The real startle came when Aithusa jumped up from my side, where she had latched herself to my arm, and started giving little jumps of excitement with an expression that would lead you to believe she was about to get her Christmas present.

- Can I show him?! Please Marcus, pretty please?! - She was batting her eyelashes at Marcus and trying her best to look like an innocent child when a loud sight came from Marcus' chair.

- Fine, you can show him, but remember, Merlin just got here so try not to overwhelm him, keep him away from people he shouldn't meet for now, and come straight back here after you show him. - This time he turned to look at me. - And Merlin, if you do meet anyone at all, you are Merlin Dracoville my distant cousin, that should be enough to stop most of the questions.- So this was who I would be from now on... Well, it sure was better than being no more than a ghost wandering around.- Remember that no one should know that you are "the" Merlin, it would bring more trouble than any of us can handle.-

I didn't want to look at the teeth of the gift horse, but there was one last question prickling at my mind, one piece of the puzzle that didn't quite fit.
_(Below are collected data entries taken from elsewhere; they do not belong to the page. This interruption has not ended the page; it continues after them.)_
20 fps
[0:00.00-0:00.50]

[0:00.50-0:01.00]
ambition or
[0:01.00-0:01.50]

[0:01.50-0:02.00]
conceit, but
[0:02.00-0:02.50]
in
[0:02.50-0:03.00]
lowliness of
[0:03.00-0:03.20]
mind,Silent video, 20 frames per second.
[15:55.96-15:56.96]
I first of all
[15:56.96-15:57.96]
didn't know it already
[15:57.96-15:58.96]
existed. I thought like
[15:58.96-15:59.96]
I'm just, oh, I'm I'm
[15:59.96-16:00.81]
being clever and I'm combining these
- I'm wondering, by what you've said I'm guessing that only the people in this room know who I am, and putting that down together with the way you told the story, as if you had seen it all happen. I can't help but wonder, Who are you? - I immediately noticed how the others in the room, even if ever so slightly, tensed at my question. The answer I was about to receive was either a lie, or no answer at all.

- For now that's not important, I'm just your long lost cousin and that is all anyone needs to know. We'll eventually talk about the details, but not now, not today-

Before the first complain even came out of my mouth I was forcefully dragged out of the room by an Aithusa who was way too cheery after the tense moment. Before I could retaliate against the lithe tornado that was dragging me away by the arm, I saw in her eyes that she was honestly that excited to show me whatever it was that we were about to see, and all I could really do make myself not feel guilty about her past was try to keep up with her speed walking.


	6. Chapter 6

Chapter 6

These halls really were different, now that I was in my right mind and could appreciate them I could see the slight glow the walls had. It was as if the cool breeze that caressed my skin was not coming from the windows that were too high up to see, rather, it was an ever present wind that I would have bet was coming from the walls. Sooner than expected we were once again in front of one of the red doors. Aithusa gave a light knock and the metal head opened its eyes, one look at us and Kilgharrah's voice simply said.
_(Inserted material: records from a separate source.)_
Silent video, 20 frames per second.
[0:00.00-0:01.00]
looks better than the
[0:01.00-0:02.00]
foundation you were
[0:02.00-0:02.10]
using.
- Go ahead- It's eyes closed and the door opened.

Beyond the door was a city, to someone seeing it for the first time it would have looked like a normal city, full of ordered chaos. People walking in all directions, everyone waving hellos and goodbyes at every passerby as if they all knew each other, the owners of vendor carts announcing their products with smiles and joyous screams, the diverse buildings and shops that were all around, everything perfectly normal until I got over the shock of getting back to civilization and actually feeling like part of it. But then I looked around, and then I really started to see the merchandise being sold, the different books and apparatuses behind the glass windows of the shops, the small details that should not be there, that was when you realized that this city was far from normal. From weird little things that I couldn't fathom what they could have possibly have been used for, the pets running around which were some of familiar breeds and others of species that I had never heard of, the floating multicolored lights that were hovering on top of several carts and houses, and even drawings that I saw moving around in the walls of some houses, it was all simply incredible. The again, I wasn't really able to see much of the rest, like the street performers we passed by here and there doing things that would blow anyone's mind, I so wanted to stop and watch, but Aithusa wouldn't have any of it, she dragged me through the busy streets with such speed that most of the unimaginable things around us became smudges of color in my view.
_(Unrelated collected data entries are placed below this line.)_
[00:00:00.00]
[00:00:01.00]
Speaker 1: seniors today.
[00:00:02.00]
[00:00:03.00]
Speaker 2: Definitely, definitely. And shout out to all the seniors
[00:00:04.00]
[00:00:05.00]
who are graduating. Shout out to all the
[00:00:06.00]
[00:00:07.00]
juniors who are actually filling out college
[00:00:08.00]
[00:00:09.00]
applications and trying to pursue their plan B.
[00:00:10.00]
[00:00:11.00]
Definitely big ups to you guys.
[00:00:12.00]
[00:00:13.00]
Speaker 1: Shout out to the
When she finally stopped at a place that was mostly devoid of people I couldn't help but keep looking at the path we had come from, I very much wanted to go back and bathe in the glow that everyone we had passed seemed to have, to feel others rushing around me, to feel the occasional bump and hear the hurried but honest apology that always followed, to make sure that this was not all a dream, to assure myself that all of it would not just disappear into smoke the moment I finally accepted it as truth. But then again I was holding on to the most undeniable truth at the moment, Aithusa's arm around my own. I finally turned to look at her, she was looking straight ahead and her face was a mixture of proudness and satisfaction at what she saw. Curiosity took a hold of me and I turned to look in the same direction she was looking, and then I saw it.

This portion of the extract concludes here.